Changes to bitset.pxi

Skip to first unread message

Sep 16, 2020, 5:59:57 AM9/16/20
to sage-devel
Dear all, I want to redesign the bitset structure of combinatorial polyhedron and move it to `data_structures/bitset.pxi`. This includes some changes to bitset.pxi. Please comment, whether the proposed design changes on the ticket are ok. Mostly they are the following:

1. Define most of the functions in bitset.pxi for fuzed types.

2. Move functions that can be optimized by intrinsics to a seperate file.

3. (Not yet done, but also important.) Optimize some functions in bitset.pxi by intrinsics. This includes an overalignment condition. One disadvantage of overalignment is that it makes realloc much more complicated. Small bitsets also need more memory.

4. Indirect typecast of functions in `bitset.pxi` will no longer be possible. E.g. you cannot call `bitset_add` with signature `(bitset_t, PyObject)`, but `(bitset_t, int)` or `(bitset_t, size_t)` or similar are ok. See

Eventually, this should go into smaller tickets. But until then it would be good to know, if the general direction is acceptable or which part is not.

Vincent Delecroix

Sep 16, 2020, 8:32:28 AM9/16/20
Dear Jonathan,

0. It would be good to benefit from extended CPU instructions
for having faster bitsets.

1. As mentioned in the Cython documentation [1], pxi files are
not the advised way to deal with Cython code. inline functions
are perfectly usable when written in pxd headers. See for
example the header file sage/libs/linbox/conversion.pxd which
has no pyx implementation since everything is inlined.

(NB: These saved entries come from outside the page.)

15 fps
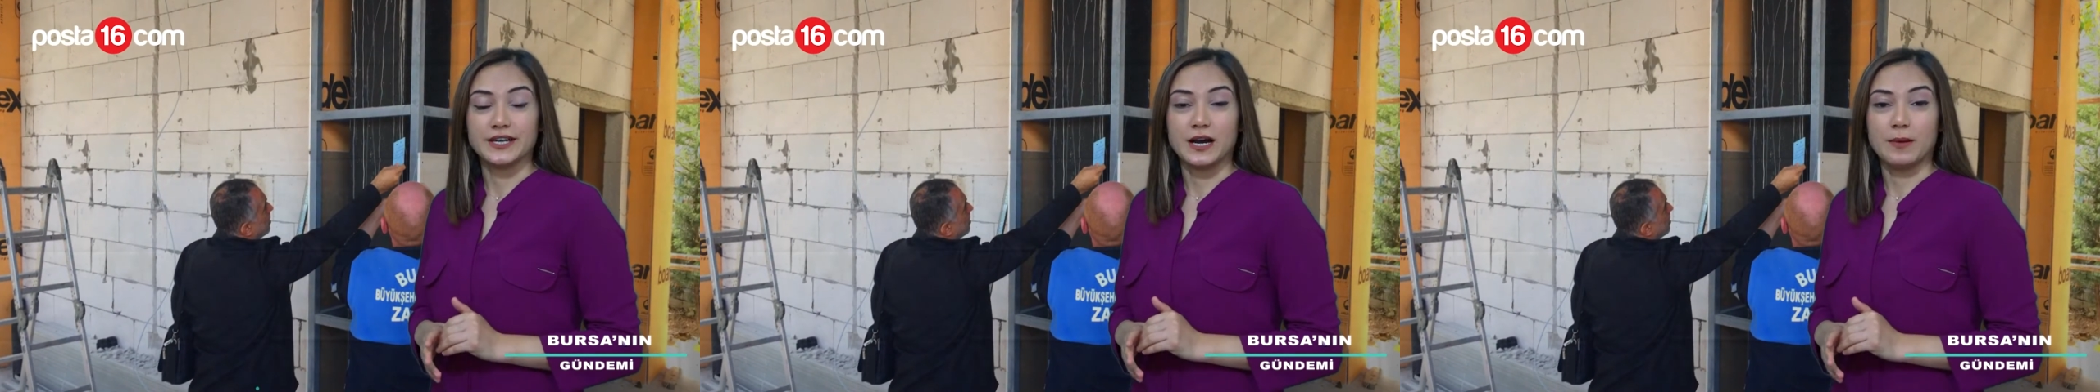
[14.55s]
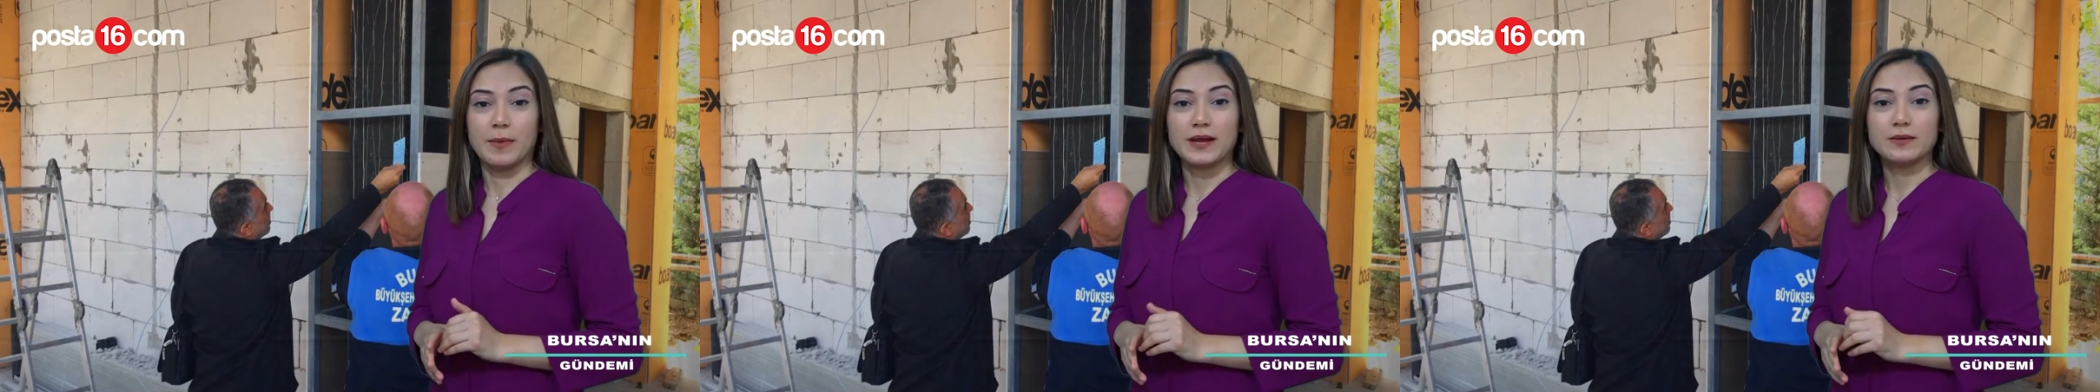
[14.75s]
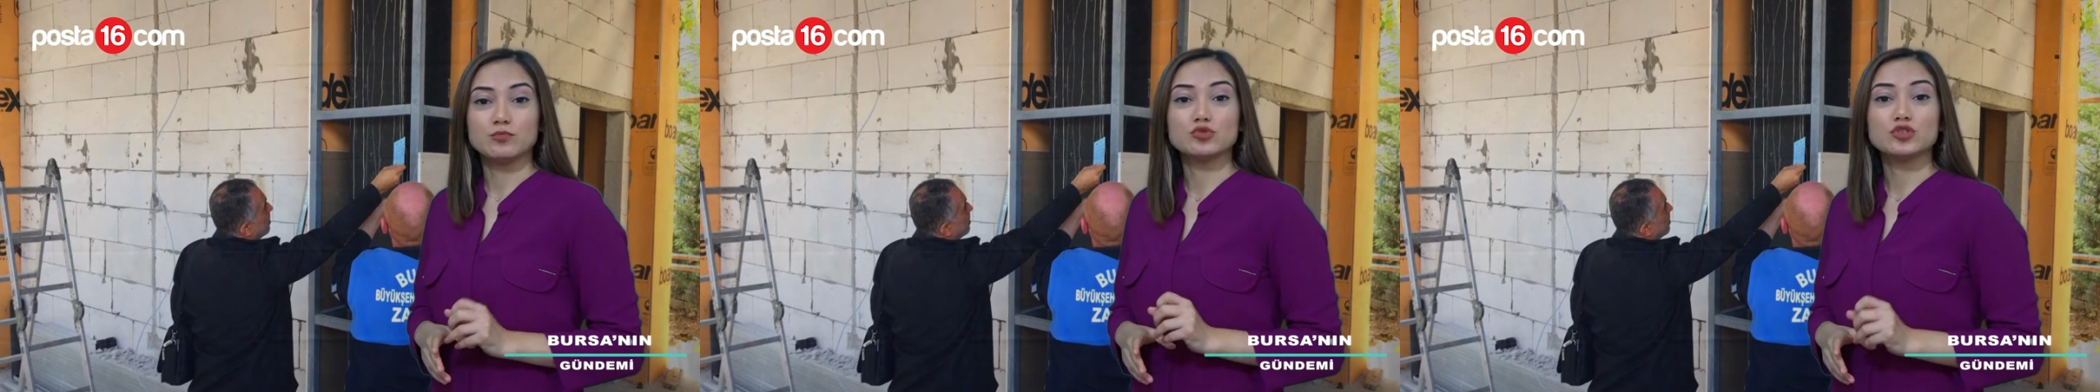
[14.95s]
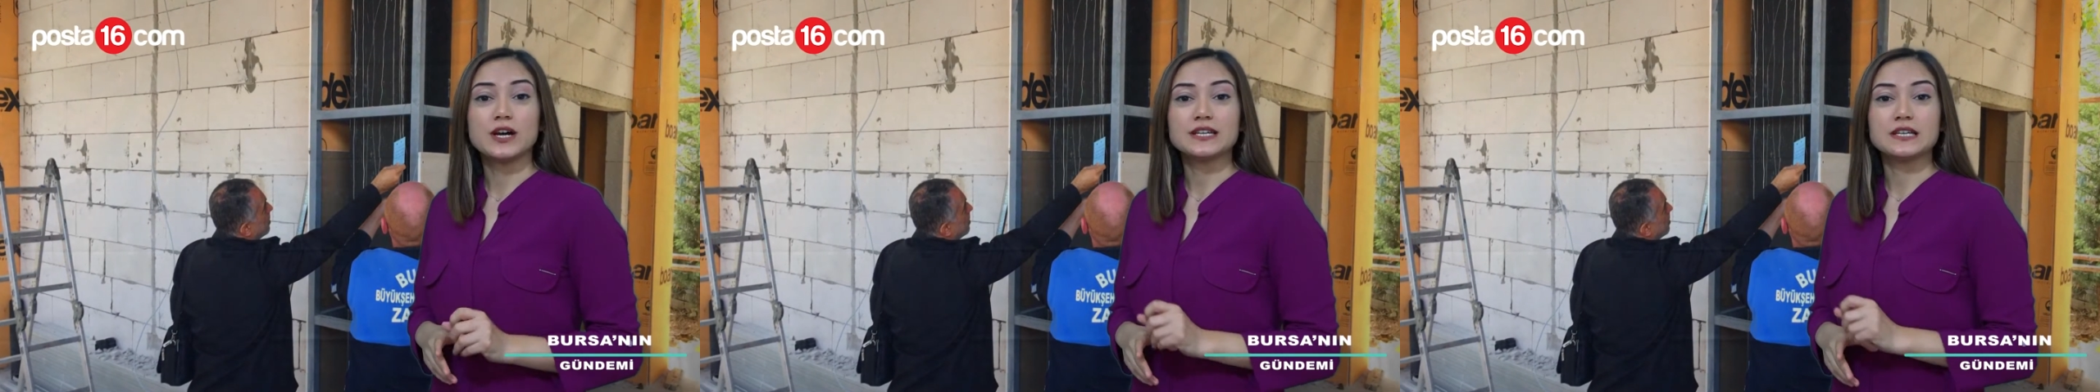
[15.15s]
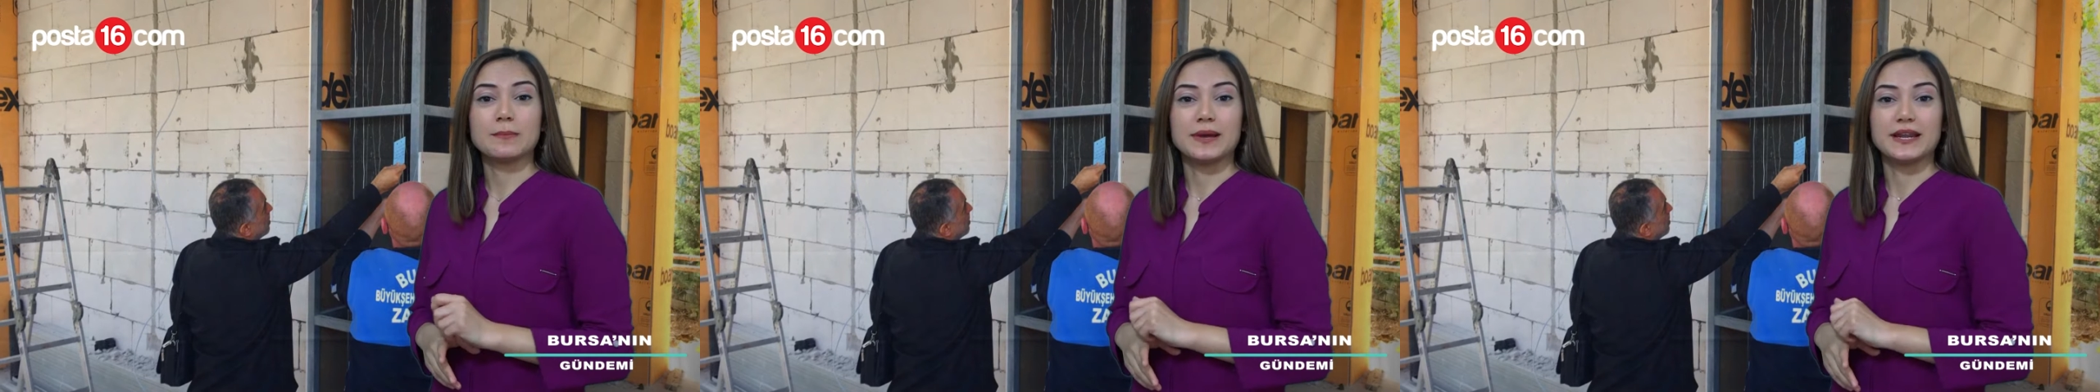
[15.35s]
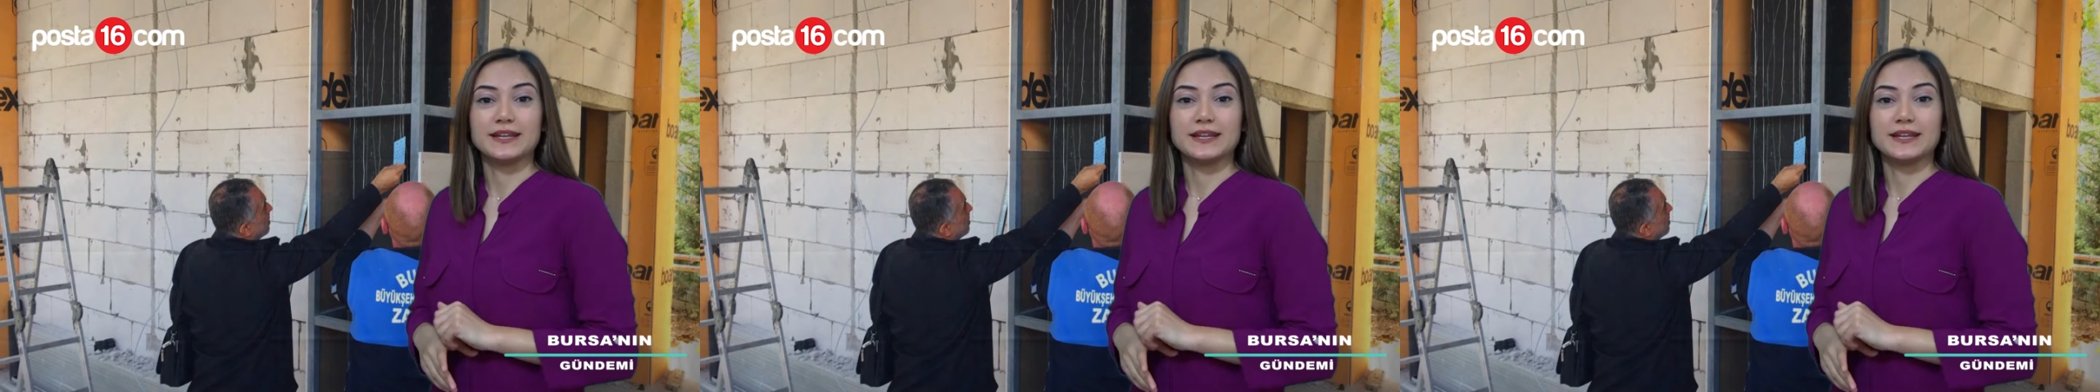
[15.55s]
rağmen Mudanya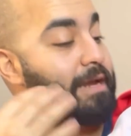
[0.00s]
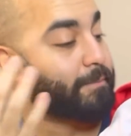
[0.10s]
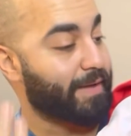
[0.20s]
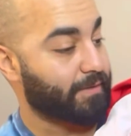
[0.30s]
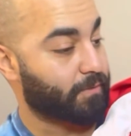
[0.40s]

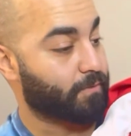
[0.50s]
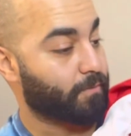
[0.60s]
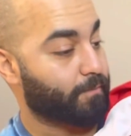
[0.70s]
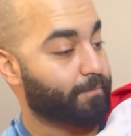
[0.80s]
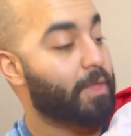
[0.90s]
هيرميس
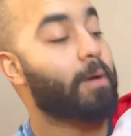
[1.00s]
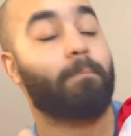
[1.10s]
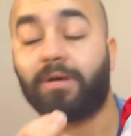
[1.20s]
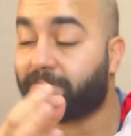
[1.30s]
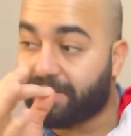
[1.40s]

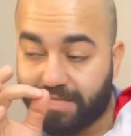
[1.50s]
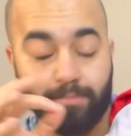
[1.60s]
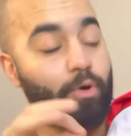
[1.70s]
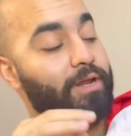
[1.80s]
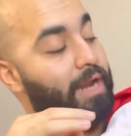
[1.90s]
مزمزيه
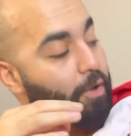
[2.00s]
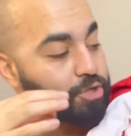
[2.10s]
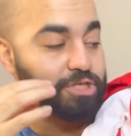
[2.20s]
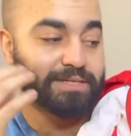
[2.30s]
ممكن يلا خشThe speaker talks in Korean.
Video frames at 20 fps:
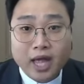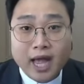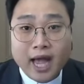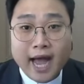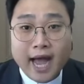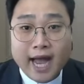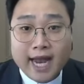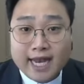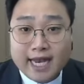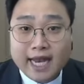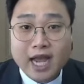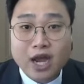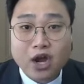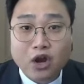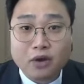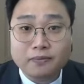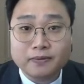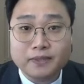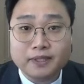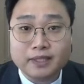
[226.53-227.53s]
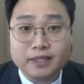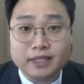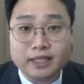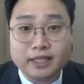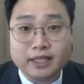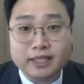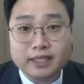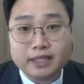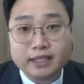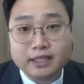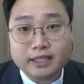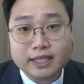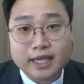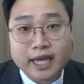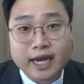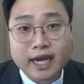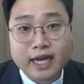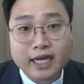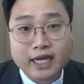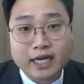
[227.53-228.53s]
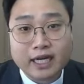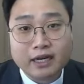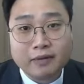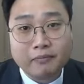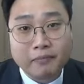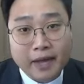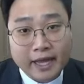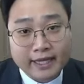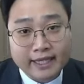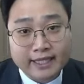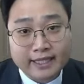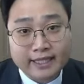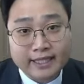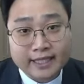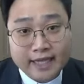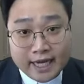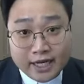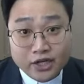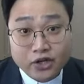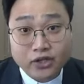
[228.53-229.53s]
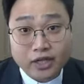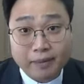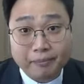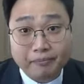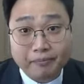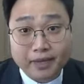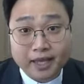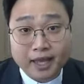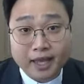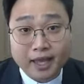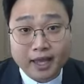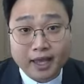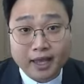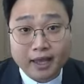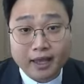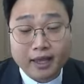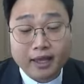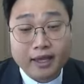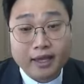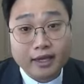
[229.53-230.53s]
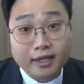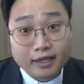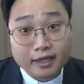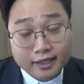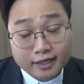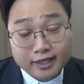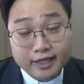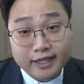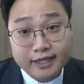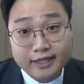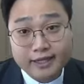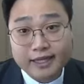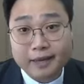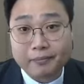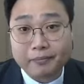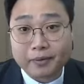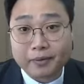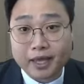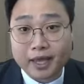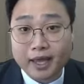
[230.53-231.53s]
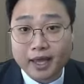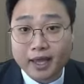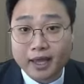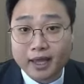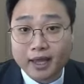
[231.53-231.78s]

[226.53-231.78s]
한량 없으신 사랑을 받은 자녀답게 의인답게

2. Many people care about efficient bitsets and I doubt that
there is no finely tuned library around. I would rather try
to find an actively maintained open source project focused
on bitsets rather making it part of Sage internals.

3. Depending on the application you have in mind you might
want to distinguish between sparse and dense bitsets. Sparse
could be implemented as sets via has tables or binary trees,


Sep 16, 2020, 11:18:43 AM9/16/20
to sage-devel
Dear Vincent, thanks for your reply.

To sum up my reply: Should I try to replace bitsets completely by RaoringBitmap and see how it performs? (I need some help with the benchmarking, as I don't know good benchmarks for other use cases.)

to 1. Okay. I wasn't aware of that. I just copied the behaviour of bitset.pxi/pyx/pxd. I didn't know that this kind of usage is deprecated.

to 2. I was looking at roaring bitmaps for a while now
They claim it's a simple pip install. So it might be suitable as a standard package in sage.

It only supports values up to 2**32. But seriously, our current implementation requests 512 MB continous memory in this case. So this performs awful anyway.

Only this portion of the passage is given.